With pictures removed, the data below should be returned exactly.

Source records
Start of Block

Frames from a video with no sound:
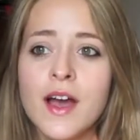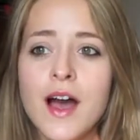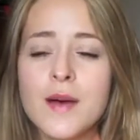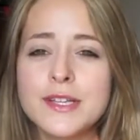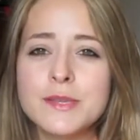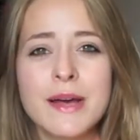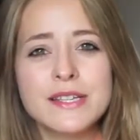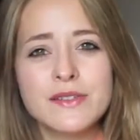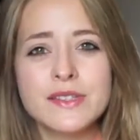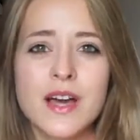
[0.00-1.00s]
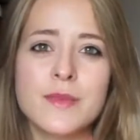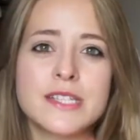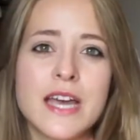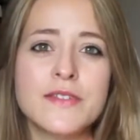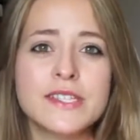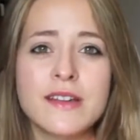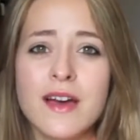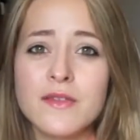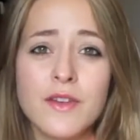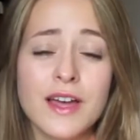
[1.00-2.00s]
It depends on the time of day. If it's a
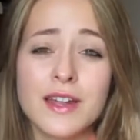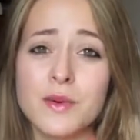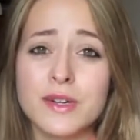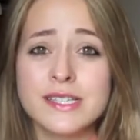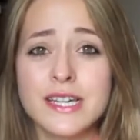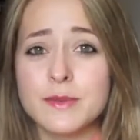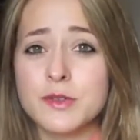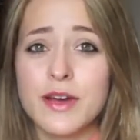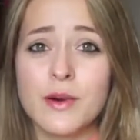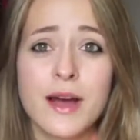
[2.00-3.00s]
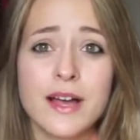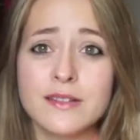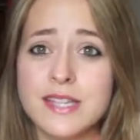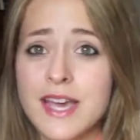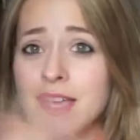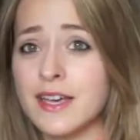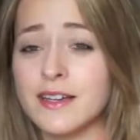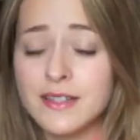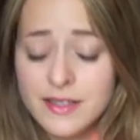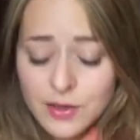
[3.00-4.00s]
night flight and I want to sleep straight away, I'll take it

End of Block

--- RESPONSE TO THIS TASK ---
Frames from a video with no sound:
[0.00-1.00s]
[1.00-2.00s]
It depends on the time of day. If it's a
[2.00-3.00s]
[3.00-4.00s]
night flight and I want to sleep straight away, I'll take it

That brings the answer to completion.